Copy each record below exactly, please, and leave its pictures out.
-------- Material provided
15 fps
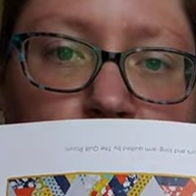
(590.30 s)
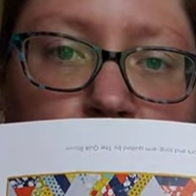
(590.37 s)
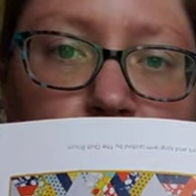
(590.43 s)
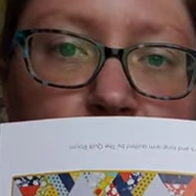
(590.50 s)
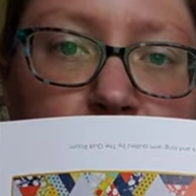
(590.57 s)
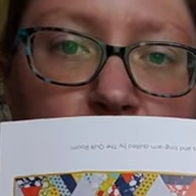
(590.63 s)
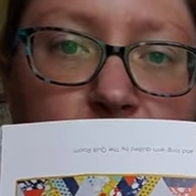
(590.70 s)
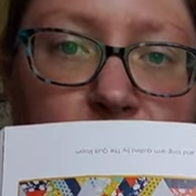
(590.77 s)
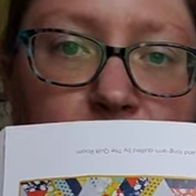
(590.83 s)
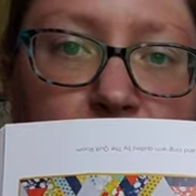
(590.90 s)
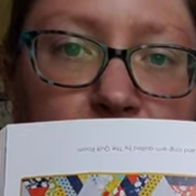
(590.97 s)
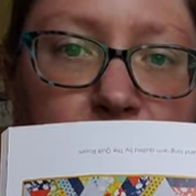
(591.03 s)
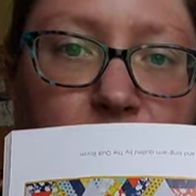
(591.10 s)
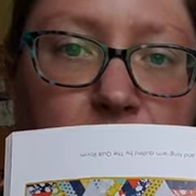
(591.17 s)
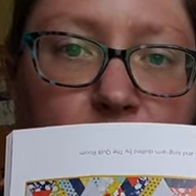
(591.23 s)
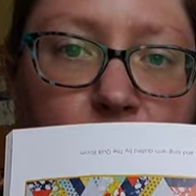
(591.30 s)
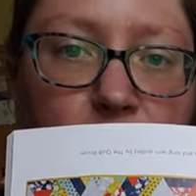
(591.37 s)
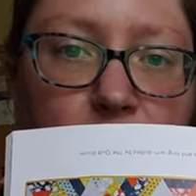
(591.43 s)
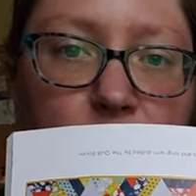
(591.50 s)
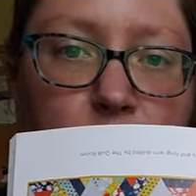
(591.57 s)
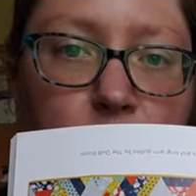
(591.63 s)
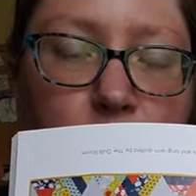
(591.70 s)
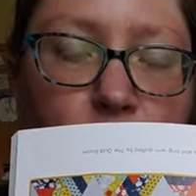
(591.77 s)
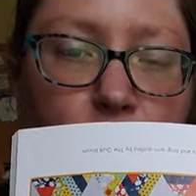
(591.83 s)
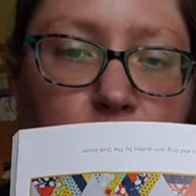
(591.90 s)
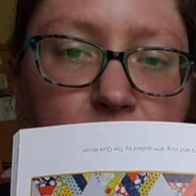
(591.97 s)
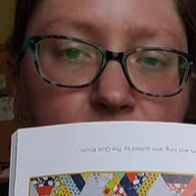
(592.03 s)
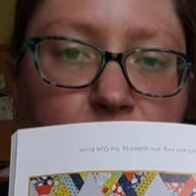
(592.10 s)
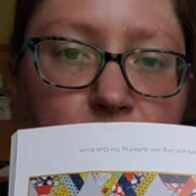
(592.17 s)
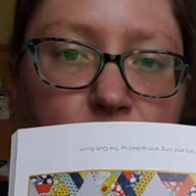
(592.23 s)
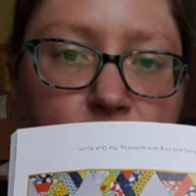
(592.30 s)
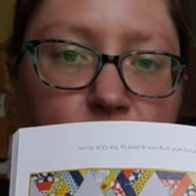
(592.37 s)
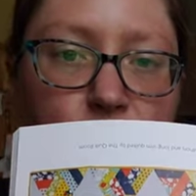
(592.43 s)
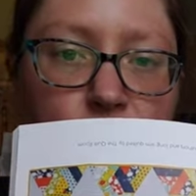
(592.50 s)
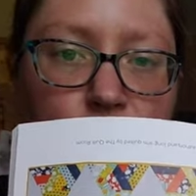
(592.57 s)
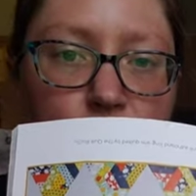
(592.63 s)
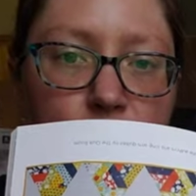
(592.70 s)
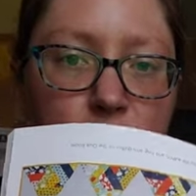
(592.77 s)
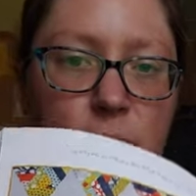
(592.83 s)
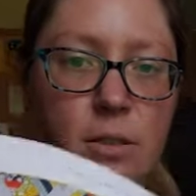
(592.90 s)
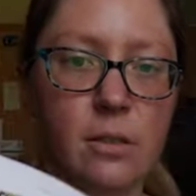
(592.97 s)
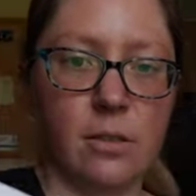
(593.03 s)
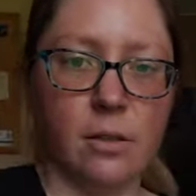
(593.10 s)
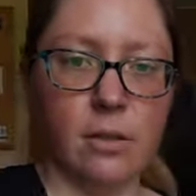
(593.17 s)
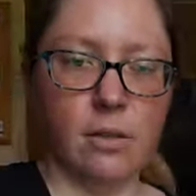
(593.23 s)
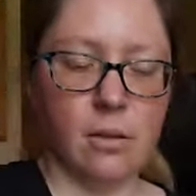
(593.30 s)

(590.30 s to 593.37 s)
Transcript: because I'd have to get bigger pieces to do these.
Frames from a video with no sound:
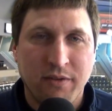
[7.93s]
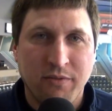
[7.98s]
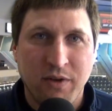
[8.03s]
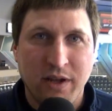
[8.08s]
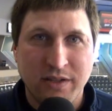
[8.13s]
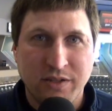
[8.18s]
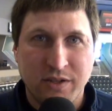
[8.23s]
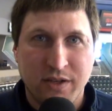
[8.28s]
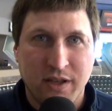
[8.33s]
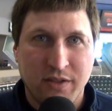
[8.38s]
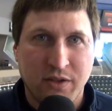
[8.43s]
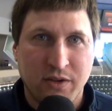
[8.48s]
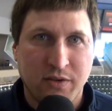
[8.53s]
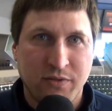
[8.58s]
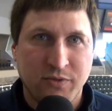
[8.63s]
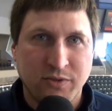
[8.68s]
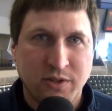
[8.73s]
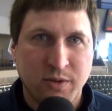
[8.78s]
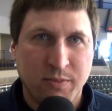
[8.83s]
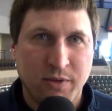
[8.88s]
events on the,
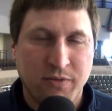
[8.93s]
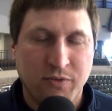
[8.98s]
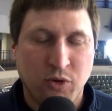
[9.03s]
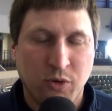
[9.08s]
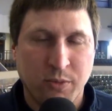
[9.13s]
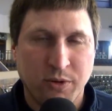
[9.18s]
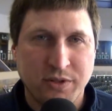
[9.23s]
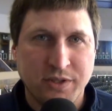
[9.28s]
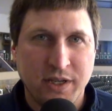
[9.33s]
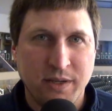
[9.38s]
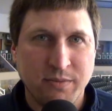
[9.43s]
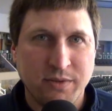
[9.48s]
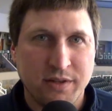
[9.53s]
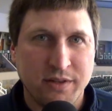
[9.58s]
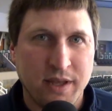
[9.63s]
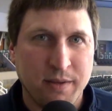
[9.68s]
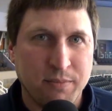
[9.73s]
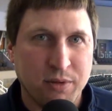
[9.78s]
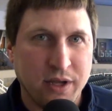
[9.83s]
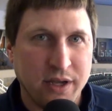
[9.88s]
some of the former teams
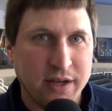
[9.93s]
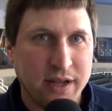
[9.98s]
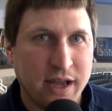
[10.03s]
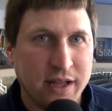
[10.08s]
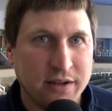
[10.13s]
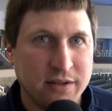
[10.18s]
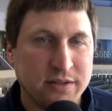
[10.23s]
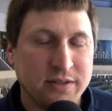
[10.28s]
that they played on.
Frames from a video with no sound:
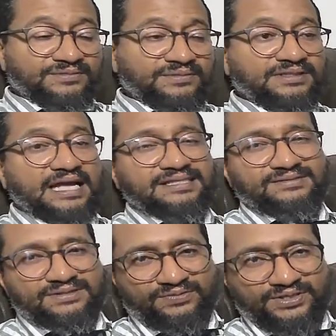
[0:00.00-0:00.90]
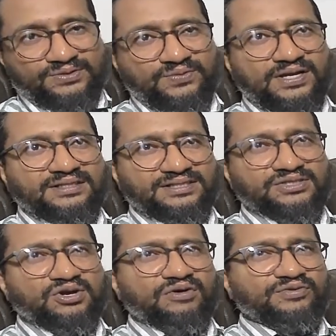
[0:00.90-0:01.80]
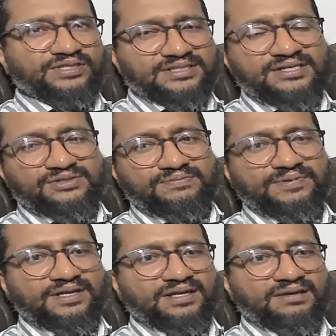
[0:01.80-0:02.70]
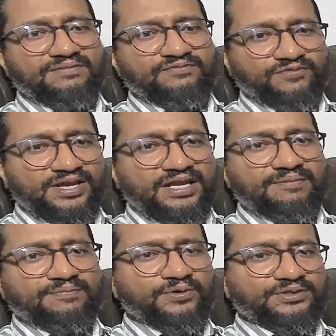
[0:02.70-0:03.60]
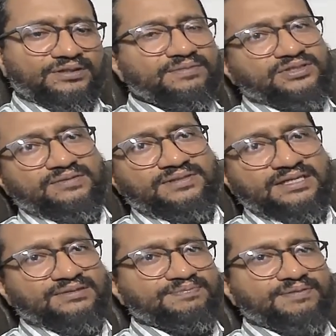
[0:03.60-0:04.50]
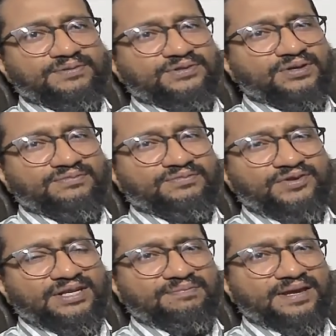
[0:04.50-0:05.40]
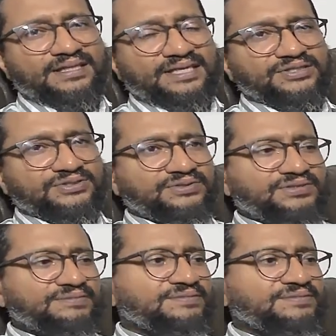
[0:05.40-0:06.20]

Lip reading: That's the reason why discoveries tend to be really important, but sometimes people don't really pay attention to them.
----------------
» **Answer section**:
15 fps
(590.30 s)
(590.37 s)
(590.43 s)
(590.50 s)
(590.57 s)
(590.63 s)
(590.70 s)
(590.77 s)
(590.83 s)
(590.90 s)
(590.97 s)
(591.03 s)
(591.10 s)
(591.17 s)
(591.23 s)
(591.30 s)
(591.37 s)
(591.43 s)
(591.50 s)
(591.57 s)
(591.63 s)
(591.70 s)
(591.77 s)
(591.83 s)
(591.90 s)
(591.97 s)
(592.03 s)
(592.10 s)
(592.17 s)
(592.23 s)
(592.30 s)
(592.37 s)
(592.43 s)
(592.50 s)
(592.57 s)
(592.63 s)
(592.70 s)
(592.77 s)
(592.83 s)
(592.90 s)
(592.97 s)
(593.03 s)
(593.10 s)
(593.17 s)
(593.23 s)
(593.30 s)

(590.30 s to 593.37 s)
Transcript: because I'd have to get bigger pieces to do these.
Frames from a video with no sound:
[7.93s]
[7.98s]
[8.03s]
[8.08s]
[8.13s]
[8.18s]
[8.23s]
[8.28s]
[8.33s]
[8.38s]
[8.43s]
[8.48s]
[8.53s]
[8.58s]
[8.63s]
[8.68s]
[8.73s]
[8.78s]
[8.83s]
[8.88s]
events on the,
[8.93s]
[8.98s]
[9.03s]
[9.08s]
[9.13s]
[9.18s]
[9.23s]
[9.28s]
[9.33s]
[9.38s]
[9.43s]
[9.48s]
[9.53s]
[9.58s]
[9.63s]
[9.68s]
[9.73s]
[9.78s]
[9.83s]
[9.88s]
some of the former teams
[9.93s]
[9.98s]
[10.03s]
[10.08s]
[10.13s]
[10.18s]
[10.23s]
[10.28s]
that they played on.
Frames from a video with no sound:
[0:00.00-0:00.90]
[0:00.90-0:01.80]
[0:01.80-0:02.70]
[0:02.70-0:03.60]
[0:03.60-0:04.50]
[0:04.50-0:05.40]
[0:05.40-0:06.20]

Lip reading: That's the reason why discoveries tend to be really important, but sometimes people don't really pay attention to them.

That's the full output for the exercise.